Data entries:
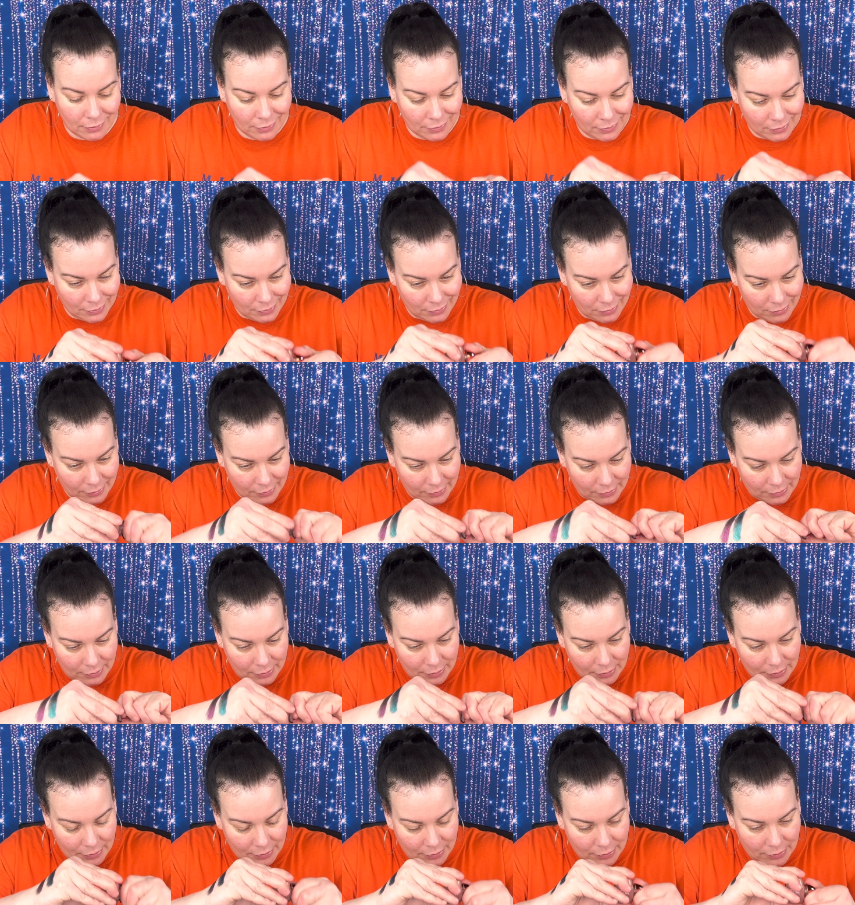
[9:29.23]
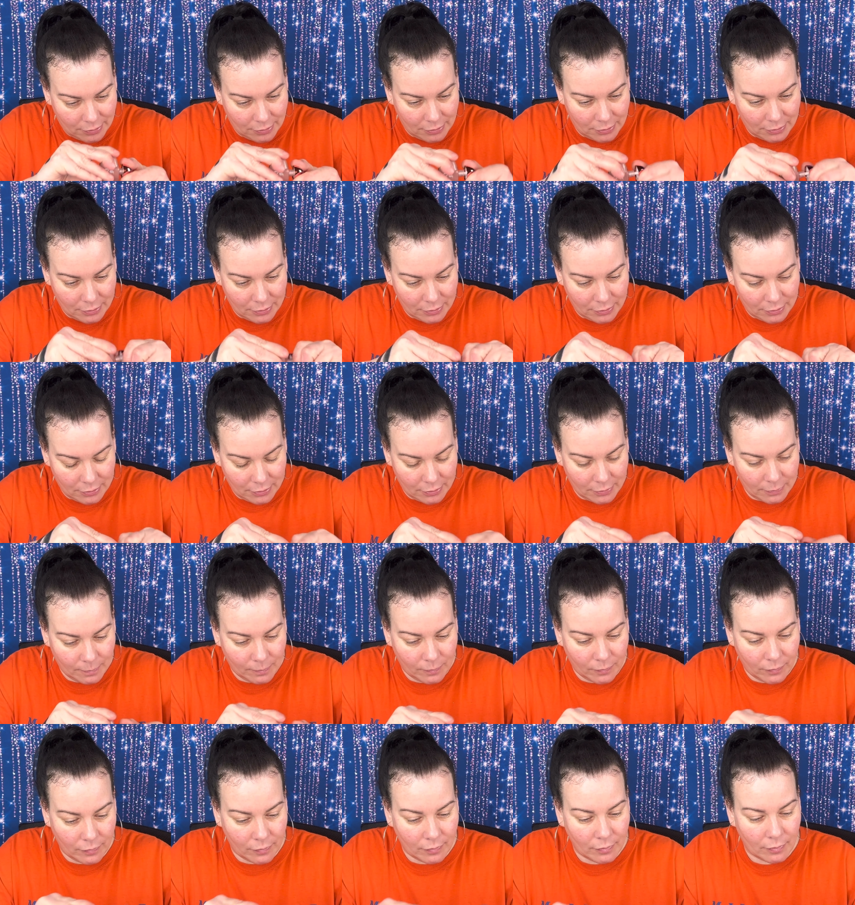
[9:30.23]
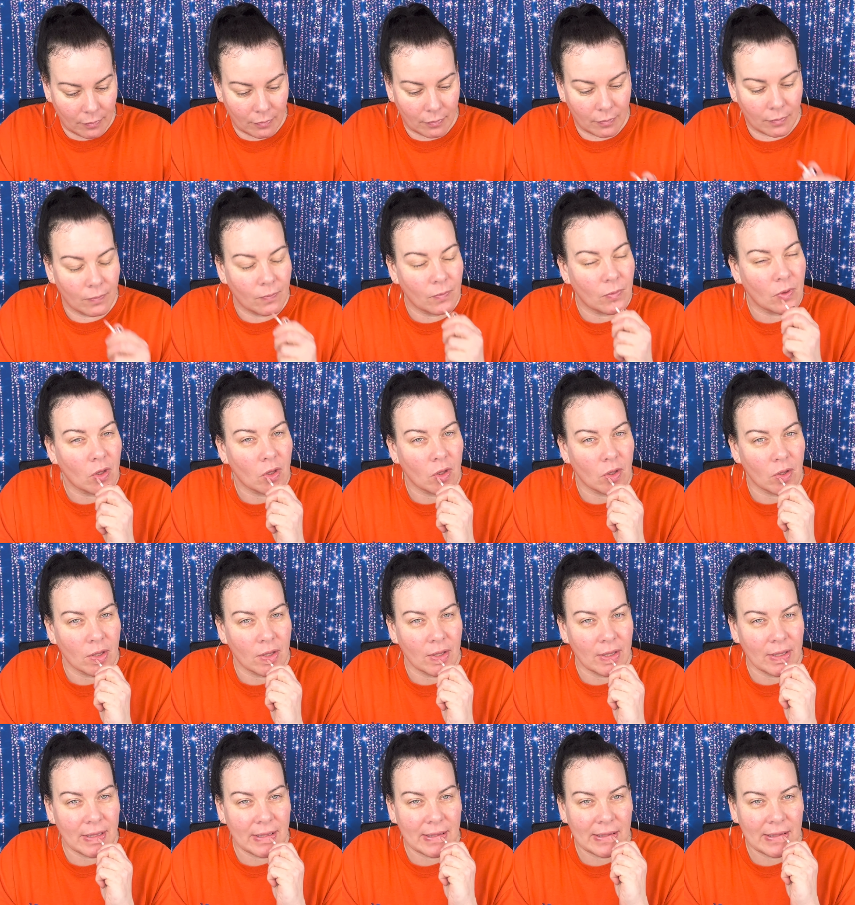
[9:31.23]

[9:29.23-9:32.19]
(no one is talking)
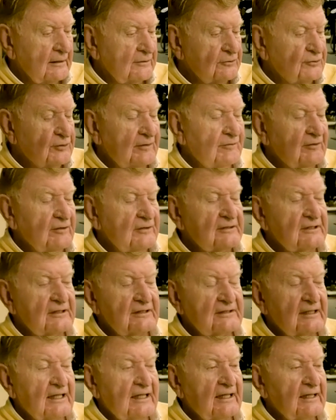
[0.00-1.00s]
driven
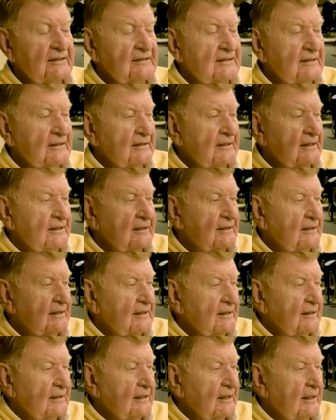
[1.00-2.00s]
society
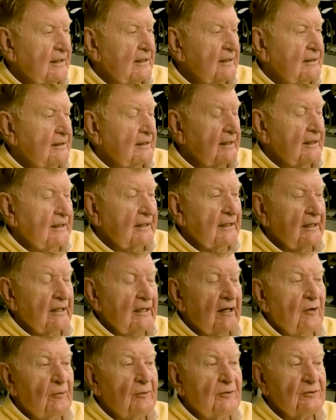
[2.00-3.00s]
in, in
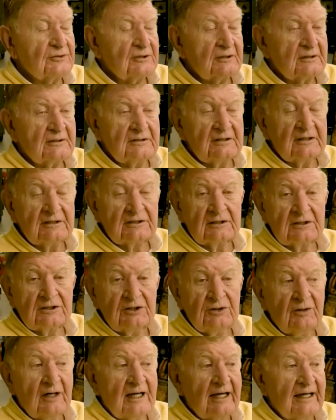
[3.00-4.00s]
almost just
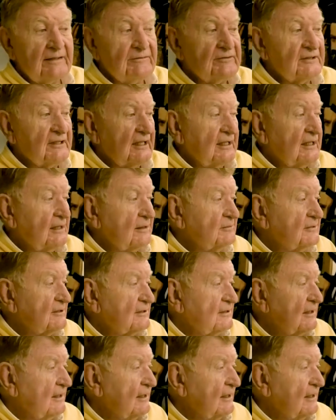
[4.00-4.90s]
two lifetimes.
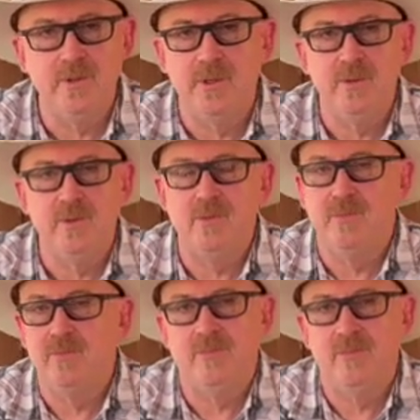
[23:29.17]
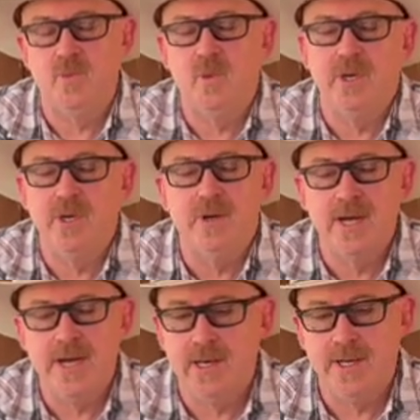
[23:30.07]
than where you're
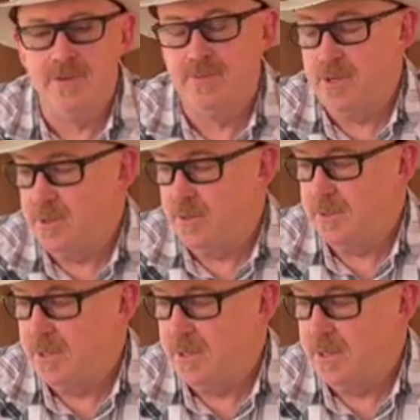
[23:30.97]
at. I don't know.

TASK INSTRUCTIONS: Take the entries above and restate them word for word, minus their images.

ANSWER BOX:
[9:29.23]
[9:30.23]
[9:31.23]

[9:29.23-9:32.19]
(no one is talking)
[0.00-1.00s]
driven
[1.00-2.00s]
society
[2.00-3.00s]
in, in
[3.00-4.00s]
almost just
[4.00-4.90s]
two lifetimes.
[23:29.17]
[23:30.07]
than where you're
[23:30.97]
at. I don't know.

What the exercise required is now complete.